This skill equips Claude with the ability to watch a video by downloading it, extracting frames at scene changes, capturing native captions (or Whisper transcript with consent), and computing editorial pacing metrics like cuts per minute and mean shot length.

  • It produces a structured report with a TL;DR, hook analysis, key moments, and quotable quotes, then saves the final note into your Obsidian vault for easy reference.

Overview

/watch - Claude watches a video

You don't have a video input; this skill gives you one. A Python script downloads the video, extracts frames as JPEGs (one per detected shot via scene-change), gets a timestamped transcript (native captions by default; Whisper only on explicit consent), runs editorial pacing metrics, and microscopes the first 10 seconds at higher density. You then Read each frame path to see the images, combine them with the transcript to answer the user, fill the structured report.md, and save the finished note into the user's Obsidian vault.

What v2 does differently

  • Scene-change frame sampling - one frame per detected shot instead of uniform ticks. Cuts the frame budget on long videos while capturing every transition.
  • Editorial pacing metrics - cuts/min, mean shot length, motion (when available). Lets you reason about pacing the way an editor does.
  • Hook microscope - first 10s auto-runs at 2 fps + word-level Whisper. The single most leveraged 10 seconds of any video deserves dense treatment.
  • Structured `report.md` - every watch emits a structured report at <workdir>/report.md with TL;DR, key moments, hook breakdown, editorial profile, quotable moments, entities, concepts, and transcript. Narrative sections are emitted as <!-- pending Claude fill: ... --> markers - you fill them in before saving.
  • Step 4.4 - Save to vault - after answering the user, save the finished note (report.md plus hero frames, with inline ![[ ]] embeds) into the user's Obsidian vault under Video notes/<slug>/. Report-only: the downloaded video and full frame set stay in temp and are deleted.

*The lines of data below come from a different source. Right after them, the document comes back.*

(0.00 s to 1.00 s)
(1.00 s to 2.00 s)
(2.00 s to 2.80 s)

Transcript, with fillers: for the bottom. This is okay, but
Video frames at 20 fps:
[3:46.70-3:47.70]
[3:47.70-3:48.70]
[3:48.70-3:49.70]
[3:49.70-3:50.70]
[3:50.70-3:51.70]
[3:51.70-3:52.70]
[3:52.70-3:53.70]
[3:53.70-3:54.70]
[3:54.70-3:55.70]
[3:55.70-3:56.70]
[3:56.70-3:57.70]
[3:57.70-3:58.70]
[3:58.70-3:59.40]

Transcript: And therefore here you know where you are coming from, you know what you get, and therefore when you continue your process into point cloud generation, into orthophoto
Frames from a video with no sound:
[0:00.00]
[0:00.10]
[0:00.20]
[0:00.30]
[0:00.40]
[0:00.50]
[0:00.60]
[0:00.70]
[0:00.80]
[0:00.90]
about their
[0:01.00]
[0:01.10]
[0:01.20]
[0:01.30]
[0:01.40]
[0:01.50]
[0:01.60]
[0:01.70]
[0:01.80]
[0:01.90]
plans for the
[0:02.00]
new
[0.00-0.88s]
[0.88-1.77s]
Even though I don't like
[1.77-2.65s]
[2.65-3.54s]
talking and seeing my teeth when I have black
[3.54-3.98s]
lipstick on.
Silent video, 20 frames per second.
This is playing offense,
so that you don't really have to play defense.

None of the above add new dependencies - pure ffmpeg + stdlib + the existing Whisper backend.

Configuration - where to save notes

Step 4.4 saves the finished note inside an Obsidian vault (or any folder the user picks). Resolve the save directory in this order, first hit wins; the result is what $VAULT_DIR refers to everywhere below. There is NO hardcoded path: the location is always the user's own.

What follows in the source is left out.